▶ _REQUIRED ACTION_: Write out all the records exactly, and keep any images out.

▶ _INFORMATION_:
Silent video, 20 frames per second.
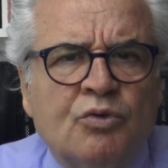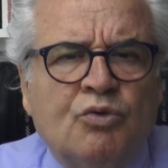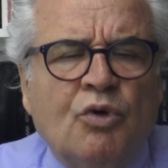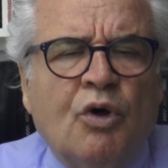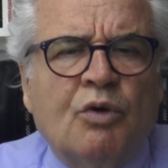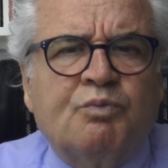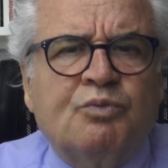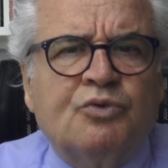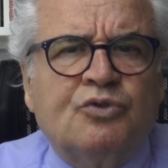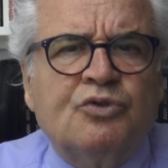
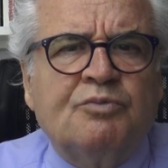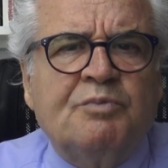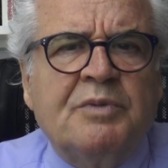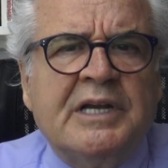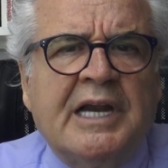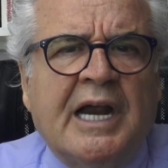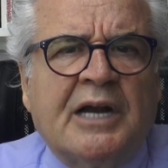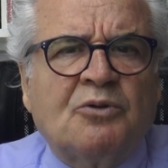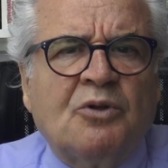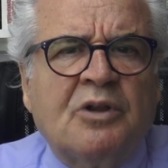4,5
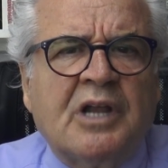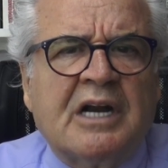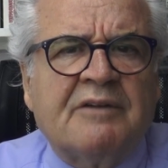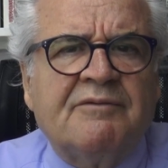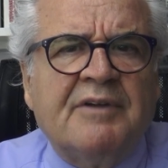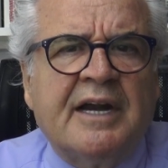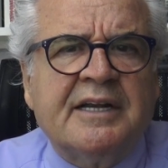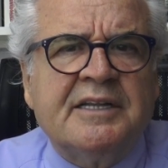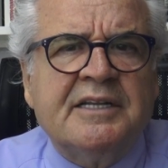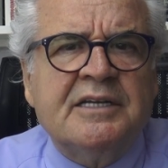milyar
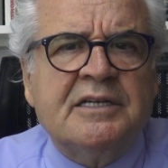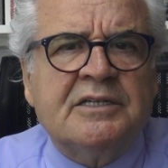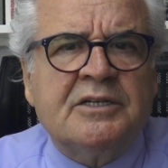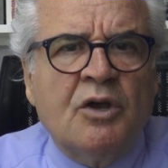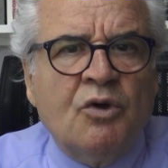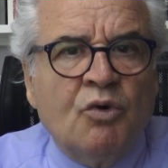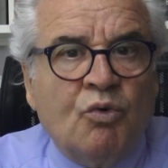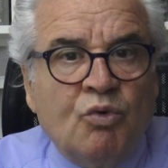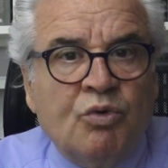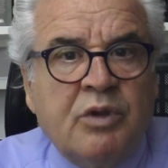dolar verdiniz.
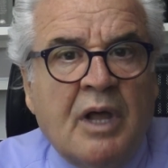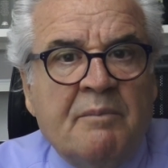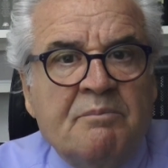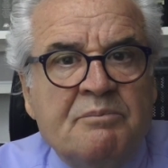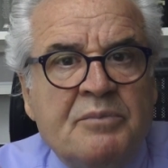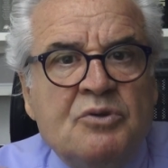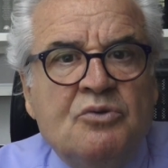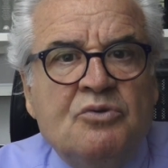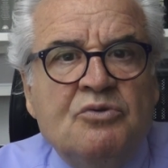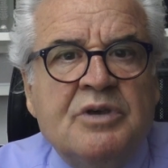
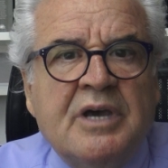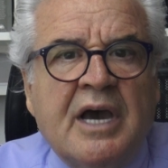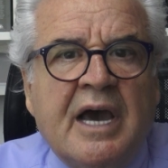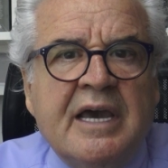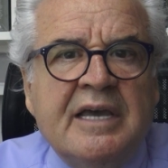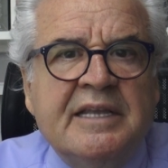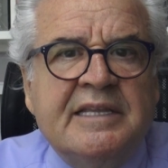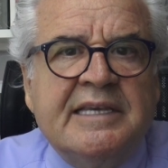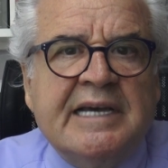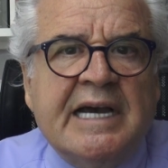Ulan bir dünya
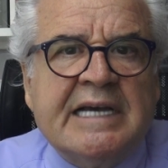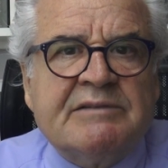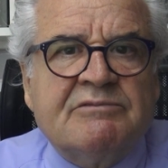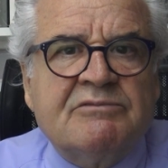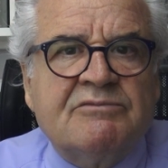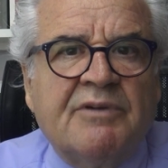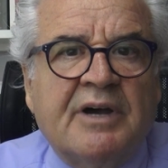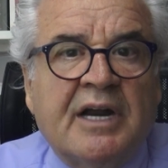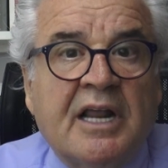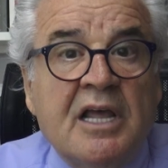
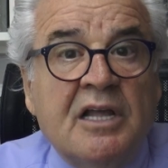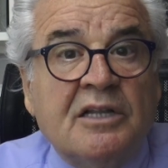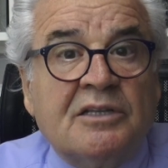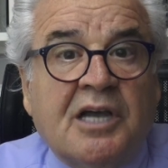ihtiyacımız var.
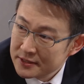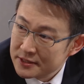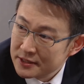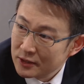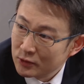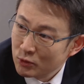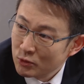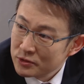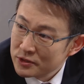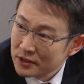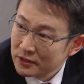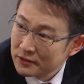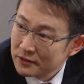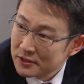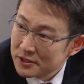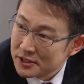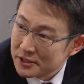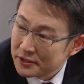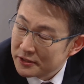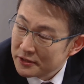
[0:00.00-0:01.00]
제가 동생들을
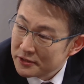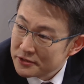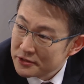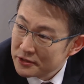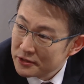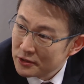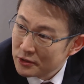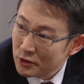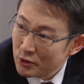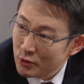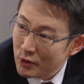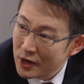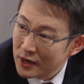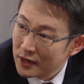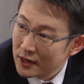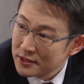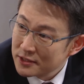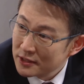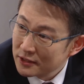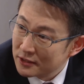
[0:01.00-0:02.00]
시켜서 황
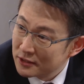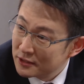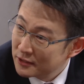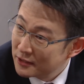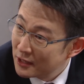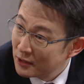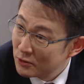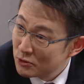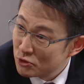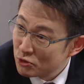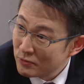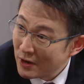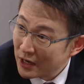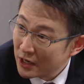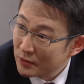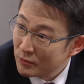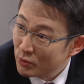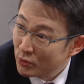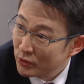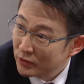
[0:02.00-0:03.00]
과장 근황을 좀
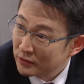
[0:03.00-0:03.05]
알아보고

▶ _SOLUTION FOR THIS EXERCISE_:
Silent video, 20 frames per second.
4,5
milyar
dolar verdiniz.
Ulan bir dünya
ihtiyacımız var.
[0:00.00-0:01.00]
제가 동생들을
[0:01.00-0:02.00]
시켜서 황
[0:02.00-0:03.00]
과장 근황을 좀
[0:03.00-0:03.05]
알아보고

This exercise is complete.